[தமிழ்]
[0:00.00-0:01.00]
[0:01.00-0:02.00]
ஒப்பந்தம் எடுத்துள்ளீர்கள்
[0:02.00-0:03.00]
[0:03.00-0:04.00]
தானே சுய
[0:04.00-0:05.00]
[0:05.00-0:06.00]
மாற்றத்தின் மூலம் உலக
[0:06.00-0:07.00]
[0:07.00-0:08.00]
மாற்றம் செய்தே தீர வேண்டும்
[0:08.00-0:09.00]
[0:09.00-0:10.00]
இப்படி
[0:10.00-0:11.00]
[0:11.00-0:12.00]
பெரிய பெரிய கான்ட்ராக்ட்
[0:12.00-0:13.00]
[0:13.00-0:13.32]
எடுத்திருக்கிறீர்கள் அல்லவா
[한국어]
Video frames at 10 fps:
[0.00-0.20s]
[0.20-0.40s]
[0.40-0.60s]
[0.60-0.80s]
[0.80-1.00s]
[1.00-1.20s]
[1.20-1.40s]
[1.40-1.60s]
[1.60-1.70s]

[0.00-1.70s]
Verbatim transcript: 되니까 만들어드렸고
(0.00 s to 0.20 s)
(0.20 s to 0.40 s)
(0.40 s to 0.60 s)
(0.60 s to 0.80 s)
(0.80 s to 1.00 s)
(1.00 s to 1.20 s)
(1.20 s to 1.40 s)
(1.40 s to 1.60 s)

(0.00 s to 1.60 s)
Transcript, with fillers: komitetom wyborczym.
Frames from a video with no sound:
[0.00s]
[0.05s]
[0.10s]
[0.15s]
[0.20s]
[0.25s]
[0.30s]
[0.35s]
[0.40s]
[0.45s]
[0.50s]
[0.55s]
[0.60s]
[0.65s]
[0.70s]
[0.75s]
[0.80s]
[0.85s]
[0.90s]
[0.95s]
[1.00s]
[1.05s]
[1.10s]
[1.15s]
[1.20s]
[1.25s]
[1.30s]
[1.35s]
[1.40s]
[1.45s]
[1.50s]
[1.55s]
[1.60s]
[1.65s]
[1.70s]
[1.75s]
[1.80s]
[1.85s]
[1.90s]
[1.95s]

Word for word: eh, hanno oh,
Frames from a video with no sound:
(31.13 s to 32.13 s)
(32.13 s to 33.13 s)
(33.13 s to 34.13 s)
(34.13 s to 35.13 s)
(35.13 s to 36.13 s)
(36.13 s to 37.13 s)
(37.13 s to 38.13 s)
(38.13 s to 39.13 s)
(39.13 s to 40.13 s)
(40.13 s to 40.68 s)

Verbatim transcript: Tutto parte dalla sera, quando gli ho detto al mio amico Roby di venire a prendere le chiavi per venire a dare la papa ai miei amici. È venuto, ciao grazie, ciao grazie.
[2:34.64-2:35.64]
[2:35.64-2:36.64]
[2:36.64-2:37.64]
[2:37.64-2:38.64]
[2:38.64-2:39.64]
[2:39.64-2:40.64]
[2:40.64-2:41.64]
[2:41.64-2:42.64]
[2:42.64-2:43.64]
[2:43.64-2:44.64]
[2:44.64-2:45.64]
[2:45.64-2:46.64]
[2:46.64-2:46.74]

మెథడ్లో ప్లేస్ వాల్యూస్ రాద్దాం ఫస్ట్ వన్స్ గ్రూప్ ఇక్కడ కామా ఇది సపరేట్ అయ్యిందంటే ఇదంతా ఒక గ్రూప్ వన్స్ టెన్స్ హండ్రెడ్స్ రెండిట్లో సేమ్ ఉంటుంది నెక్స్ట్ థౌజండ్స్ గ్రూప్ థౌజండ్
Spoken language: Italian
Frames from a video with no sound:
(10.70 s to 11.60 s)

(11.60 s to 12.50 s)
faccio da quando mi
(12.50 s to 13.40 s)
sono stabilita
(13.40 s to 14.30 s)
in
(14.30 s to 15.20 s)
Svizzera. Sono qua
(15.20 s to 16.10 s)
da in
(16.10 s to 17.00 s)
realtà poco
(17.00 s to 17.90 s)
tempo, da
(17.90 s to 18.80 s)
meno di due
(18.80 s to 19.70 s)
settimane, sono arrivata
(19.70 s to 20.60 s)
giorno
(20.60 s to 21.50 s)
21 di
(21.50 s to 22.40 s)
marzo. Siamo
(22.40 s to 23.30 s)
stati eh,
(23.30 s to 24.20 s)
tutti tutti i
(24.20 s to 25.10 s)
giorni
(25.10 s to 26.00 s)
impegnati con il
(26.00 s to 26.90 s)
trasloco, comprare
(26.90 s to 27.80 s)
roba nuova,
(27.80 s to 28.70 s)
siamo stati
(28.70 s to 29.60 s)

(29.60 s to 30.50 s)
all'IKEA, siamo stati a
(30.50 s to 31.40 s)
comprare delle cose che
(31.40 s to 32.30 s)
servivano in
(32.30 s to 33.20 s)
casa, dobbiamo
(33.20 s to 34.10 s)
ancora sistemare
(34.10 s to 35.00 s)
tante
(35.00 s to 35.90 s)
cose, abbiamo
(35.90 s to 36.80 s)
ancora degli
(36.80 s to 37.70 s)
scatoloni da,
+---+
Directions for this task = Find the number of lines in the records that include the word "Verbatim". Write only that number.

Result for this task = 2